━━━ Input for this task

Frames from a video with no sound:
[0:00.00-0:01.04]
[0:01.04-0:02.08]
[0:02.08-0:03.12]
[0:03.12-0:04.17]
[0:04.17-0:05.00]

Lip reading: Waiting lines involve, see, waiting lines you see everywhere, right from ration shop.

━━━━━━
━━━ Input for this task

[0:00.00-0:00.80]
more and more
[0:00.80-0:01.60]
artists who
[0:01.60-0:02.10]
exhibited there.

━━━━━━

-- Requirement --
There is a run of lines above from the one with "[0:01.04-0:02.08]" to the one with "Lip reading: Waiting"; print exactly that run, both ends included, and nothing else.

-- Response to the task --
[0:01.04-0:02.08]
[0:02.08-0:03.12]
[0:03.12-0:04.17]
[0:04.17-0:05.00]

Lip reading: Waiting lines involve, see, waiting lines you see everywhere, right from ration shop.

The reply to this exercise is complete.